Stages 1-3 are data extraction: pattern matching, not reasoning. Haiku is fast, cheap, and perfect for it. Stage 4 is judgment: Is this forum complaint about the same issue as that NHTSA recall? Does this Reddit post about "weird transmission behavior at 30K" match the TSB about harsh shifting? Should the confidence be "high" (3+ independent sources) or "moderate" (2 sources, different contexts)?

That's where you pay for the expensive model.

For a 10th-gen Honda Civic, Haiku extracted hundreds of NHTSA complaints and forum threads. Opus synthesized it into a report with confidence ratings and specific inspection advice. Using Opus for all four stages would have cost 3-4x more and been no better at the extraction work.


Version Your Prompts

This project introduced something I used on every project after:

.claude/
├── agents/
│   ├── vehicle-researcher.md
│   └── vehicle-synthesizer.md
└── prompts/
    ├── research-stage1-identity.md
    ├── research-stage2-official.md
    ├── research-stage3-community.md
    └── research-stage4-synthesis.md

Each stage has its own prompt file. The researcher handles stages 1-3 (what to look for, where to look, how to structure findings). The synthesizer handles stage 4 (how to correlate, what confidence thresholds to apply).

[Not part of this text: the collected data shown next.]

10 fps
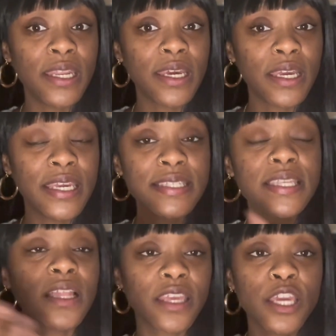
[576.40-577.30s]
he's
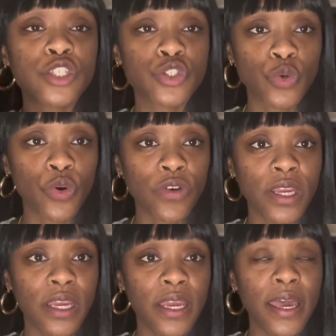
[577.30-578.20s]
telling his
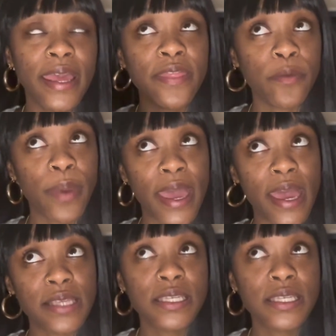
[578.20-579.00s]
story in the past.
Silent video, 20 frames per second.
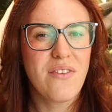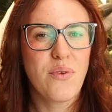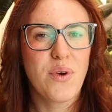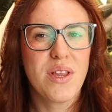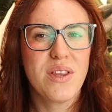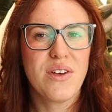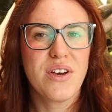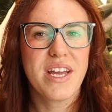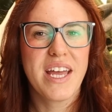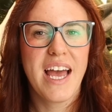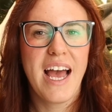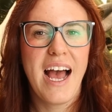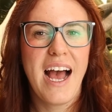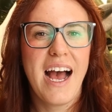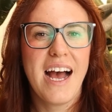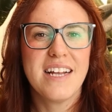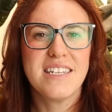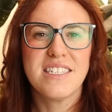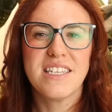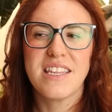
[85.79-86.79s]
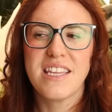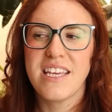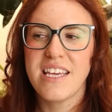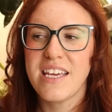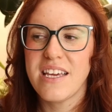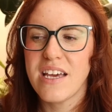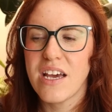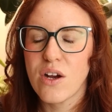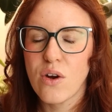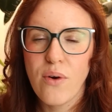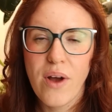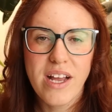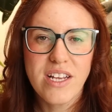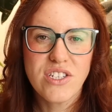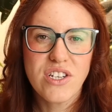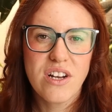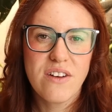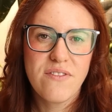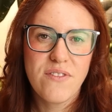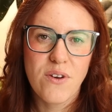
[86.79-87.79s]
if we look at the
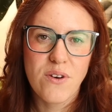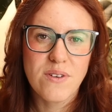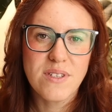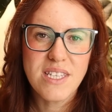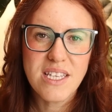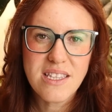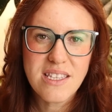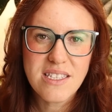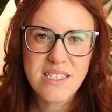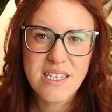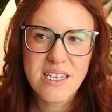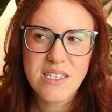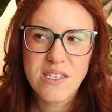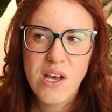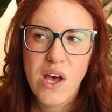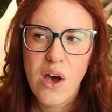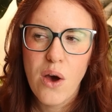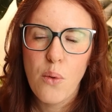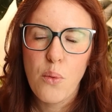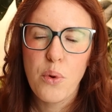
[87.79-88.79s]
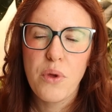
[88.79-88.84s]
equation of photosynthesis,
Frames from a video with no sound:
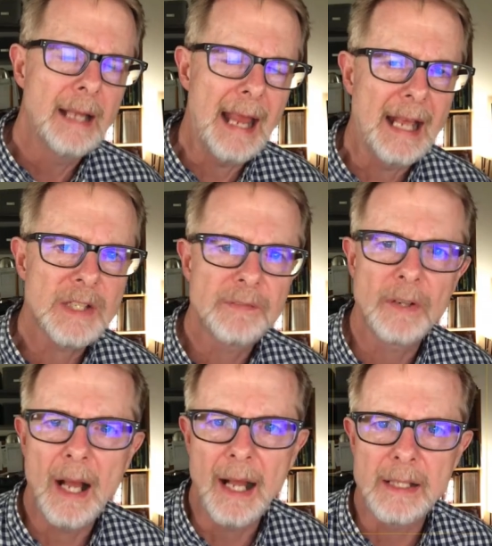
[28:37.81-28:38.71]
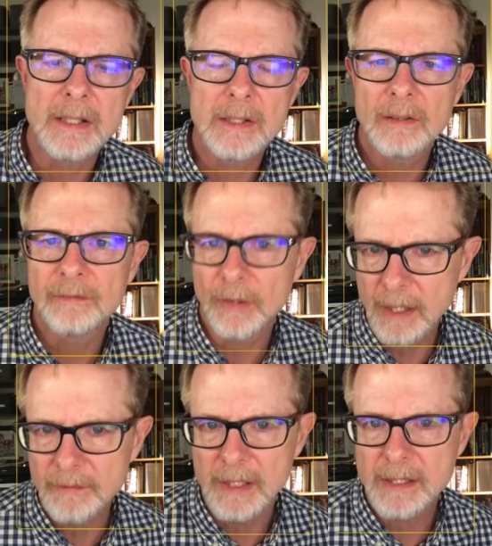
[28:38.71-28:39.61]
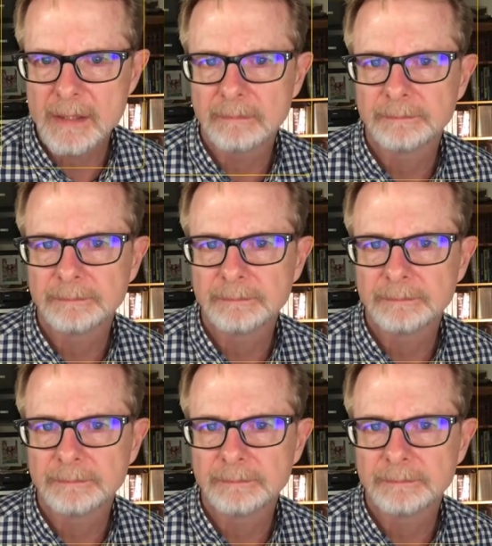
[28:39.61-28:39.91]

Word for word: ask for God's forgiveness.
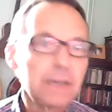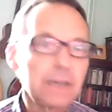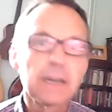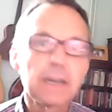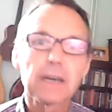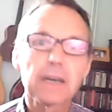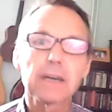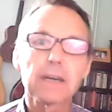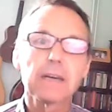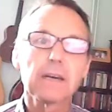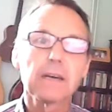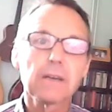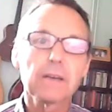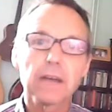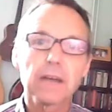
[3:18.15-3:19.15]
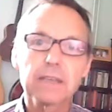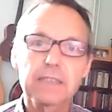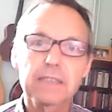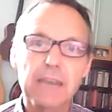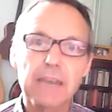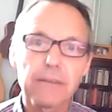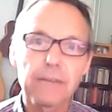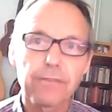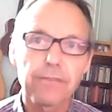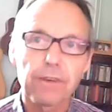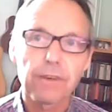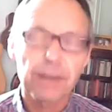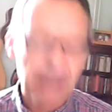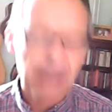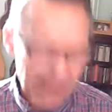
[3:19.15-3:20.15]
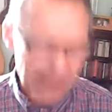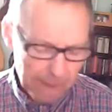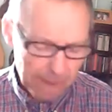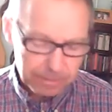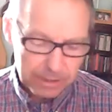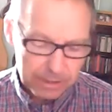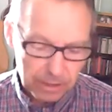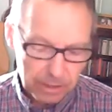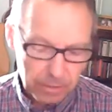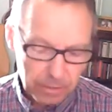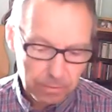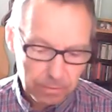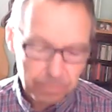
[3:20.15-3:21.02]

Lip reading: and sell them for an absolute,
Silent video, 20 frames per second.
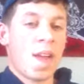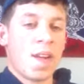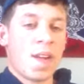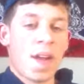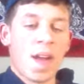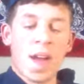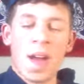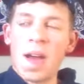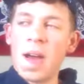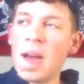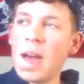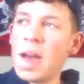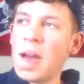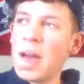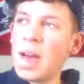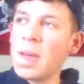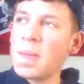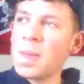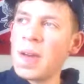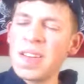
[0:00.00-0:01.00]
and
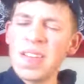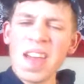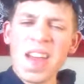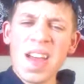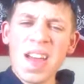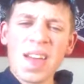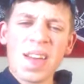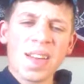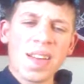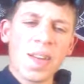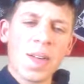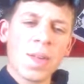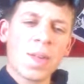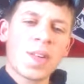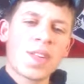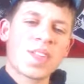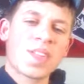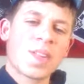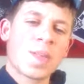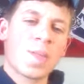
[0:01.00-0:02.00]
my dad
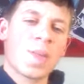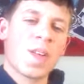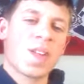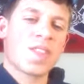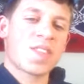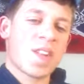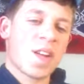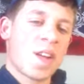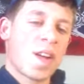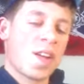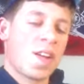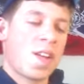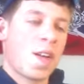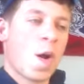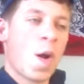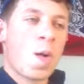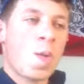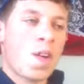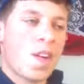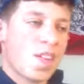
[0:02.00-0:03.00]
was in the military, and
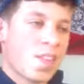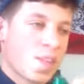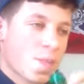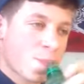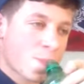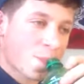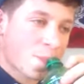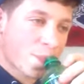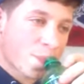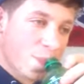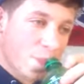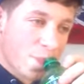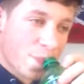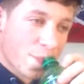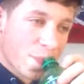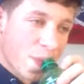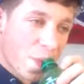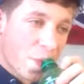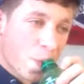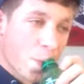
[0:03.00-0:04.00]
he always,
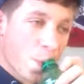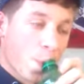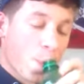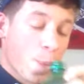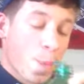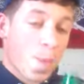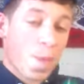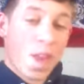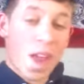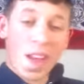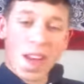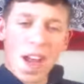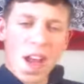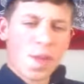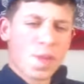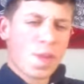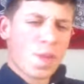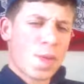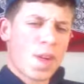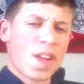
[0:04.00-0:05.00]
like,
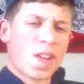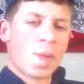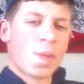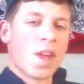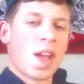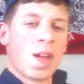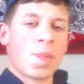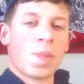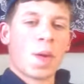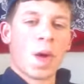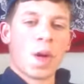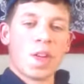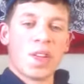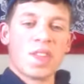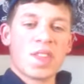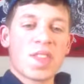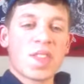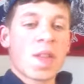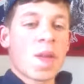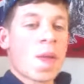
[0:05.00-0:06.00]
every weekend we had
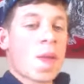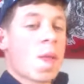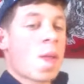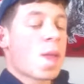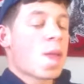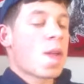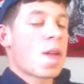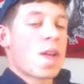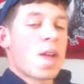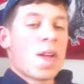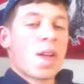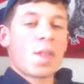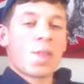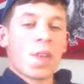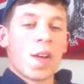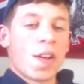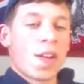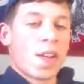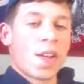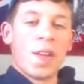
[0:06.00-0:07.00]
parties.
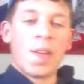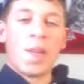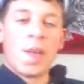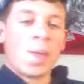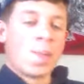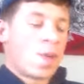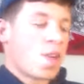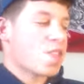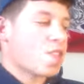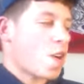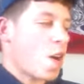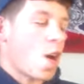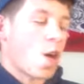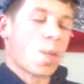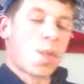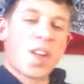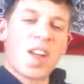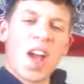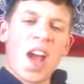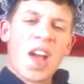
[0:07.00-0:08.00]
Freaking a bunch of
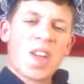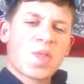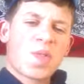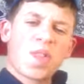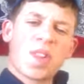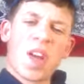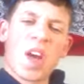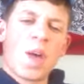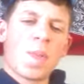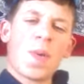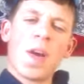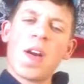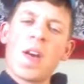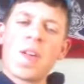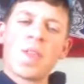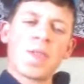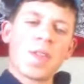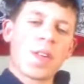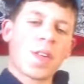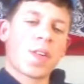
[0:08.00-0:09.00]
Army guys would come
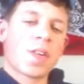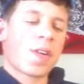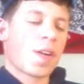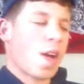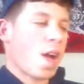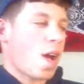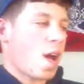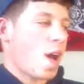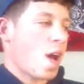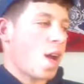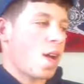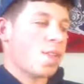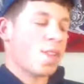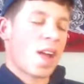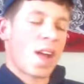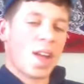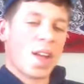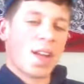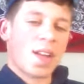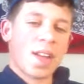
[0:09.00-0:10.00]
over.
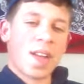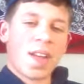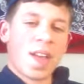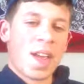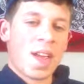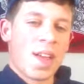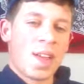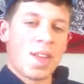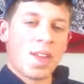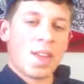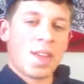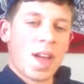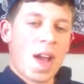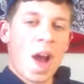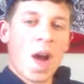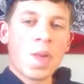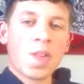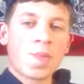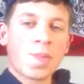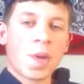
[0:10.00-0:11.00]
And
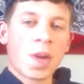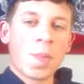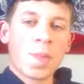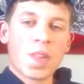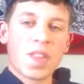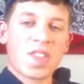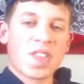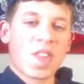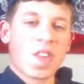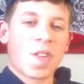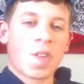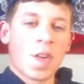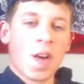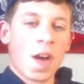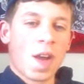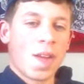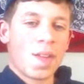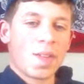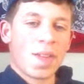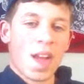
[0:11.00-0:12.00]
I was pretty much their
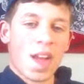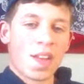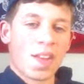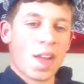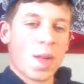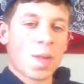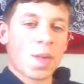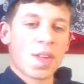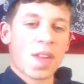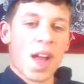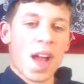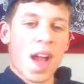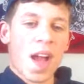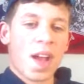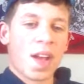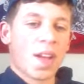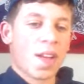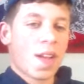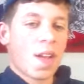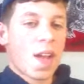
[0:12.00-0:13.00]
grunt. Like, they were
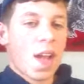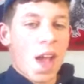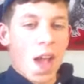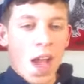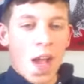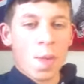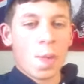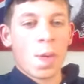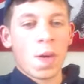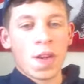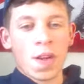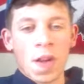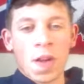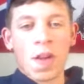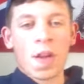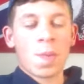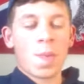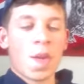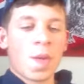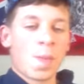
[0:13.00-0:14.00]
like, "Hey boy,
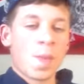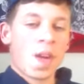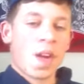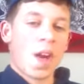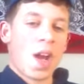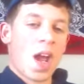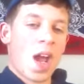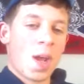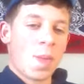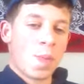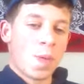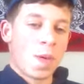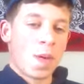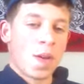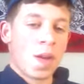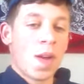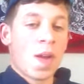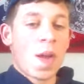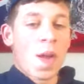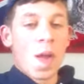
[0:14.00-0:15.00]
go get me a beer. Hey
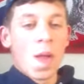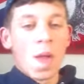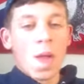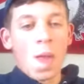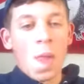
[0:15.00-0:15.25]
boy,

Run the same prompts on a different vehicle, get the same structured output. The pipeline is reproducible because the prompts are version-controlled.

Yes, this is obvious. Version-control your prompts like you version-control your code. I didn't do it for the first 8 projects. Ad-hoc prompting produces ad-hoc results. Versioned prompts produce consistent results. Obvious advice I ignored until I couldn't.


The Takeaway

Cheap models for extraction, expensive models for reasoning. Versioned prompts for reproducibility. These sound obvious written down. I arrived at both after building it wrong first: Opus for everything ($15-20/report, negative margins) and ad-hoc prompts that produced different results every run.